Elsewhere you called these two files "arguments" but here you say
"parameters".  Let's be consistent.

> +of `git add`, and the path to the lockfile containing the proposed
> +index after staging. It does not read from standard input. If no index
> +exists yet, the first parameter names a path that does not exist and
> +should be treated as an empty index.
> +
> +The hook is invoked after the index has been updated in memory and
> +written to the lockfile, but before it is committed to the final index
> +path. Exiting with a non-zero status causes `git add` to reject the
> +proposed state, roll back the lockfile, and leave the index unchanged.
> +Exiting with zero status allows the index update to be committed.

Good write-up.

> +Git does not set `GIT_INDEX_FILE` for this hook. 

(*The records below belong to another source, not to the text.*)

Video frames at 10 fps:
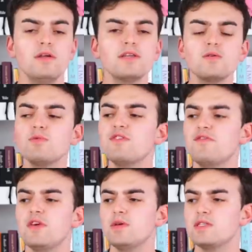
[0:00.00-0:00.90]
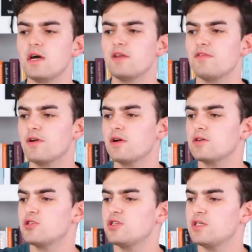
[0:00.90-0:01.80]
Next up, we have Phoebe Dynevor,
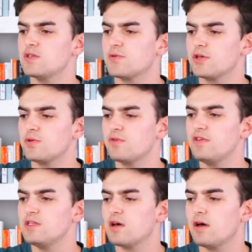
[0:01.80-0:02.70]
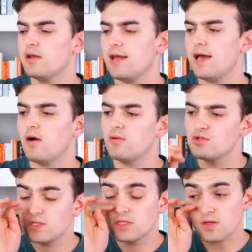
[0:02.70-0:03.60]
and she is wearing Louis Vuitton now.
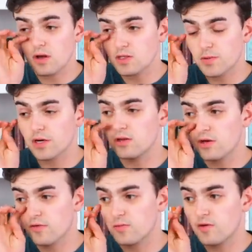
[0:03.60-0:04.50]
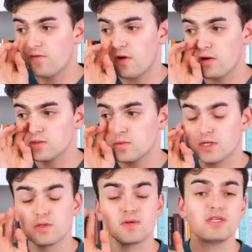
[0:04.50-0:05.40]
She is also wearing a look from the fall
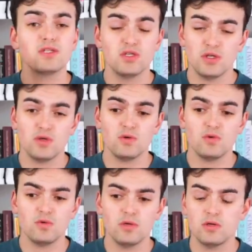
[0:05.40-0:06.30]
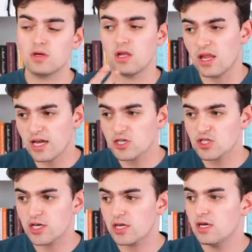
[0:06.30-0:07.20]
2022
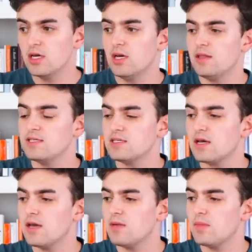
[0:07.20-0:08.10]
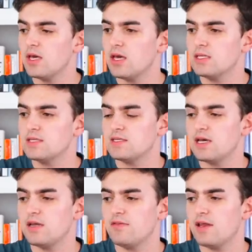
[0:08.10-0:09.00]
collection. This time,
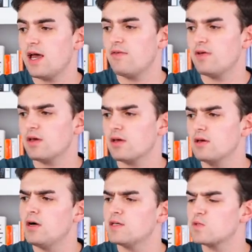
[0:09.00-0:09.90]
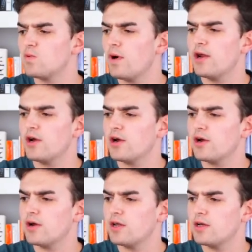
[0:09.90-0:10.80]
instead of it having a
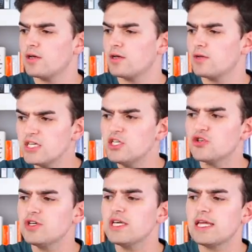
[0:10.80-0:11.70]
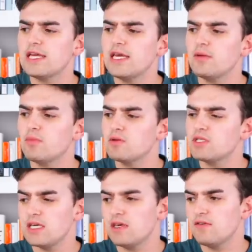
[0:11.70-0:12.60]
sweater and a intriguing knit
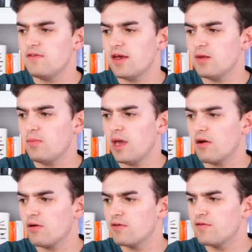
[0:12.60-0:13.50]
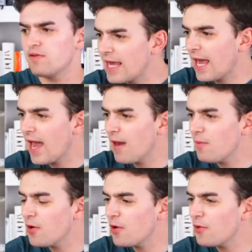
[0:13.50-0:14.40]
motif and a pair of
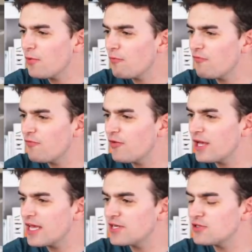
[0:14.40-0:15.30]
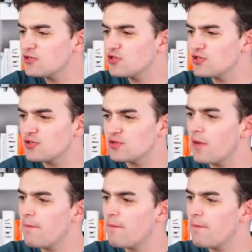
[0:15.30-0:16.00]
camo fringe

I am not sure what the point of mentioning GIT_INDEX_FILE here.  If
the user did

    $ GIT_INDEX_FILE=.git/alt-index git add files...

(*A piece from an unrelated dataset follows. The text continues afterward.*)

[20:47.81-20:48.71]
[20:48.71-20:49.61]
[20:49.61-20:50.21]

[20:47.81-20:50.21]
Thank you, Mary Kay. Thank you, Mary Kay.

the "git" process has the environment variable in place, pointing at
the file as _the_ index file to add to.  We do not unset and
unexport the environment variable before invoking the hook, do we?
We simply do not do anything special or strange.  It makes it less
confusing if we refrain from saying "we do not do this unusual thing
or that special thing", doesn't it?

> Hook authors may
> +set `GIT_INDEX_FILE="$1"` to inspect current index state and
> +`GIT_INDEX_FILE="$2"` to inspect proposed index state.

Explaining this one does make sense.  "current" -> "the current"
and "proposed" -> "the proposed", I think.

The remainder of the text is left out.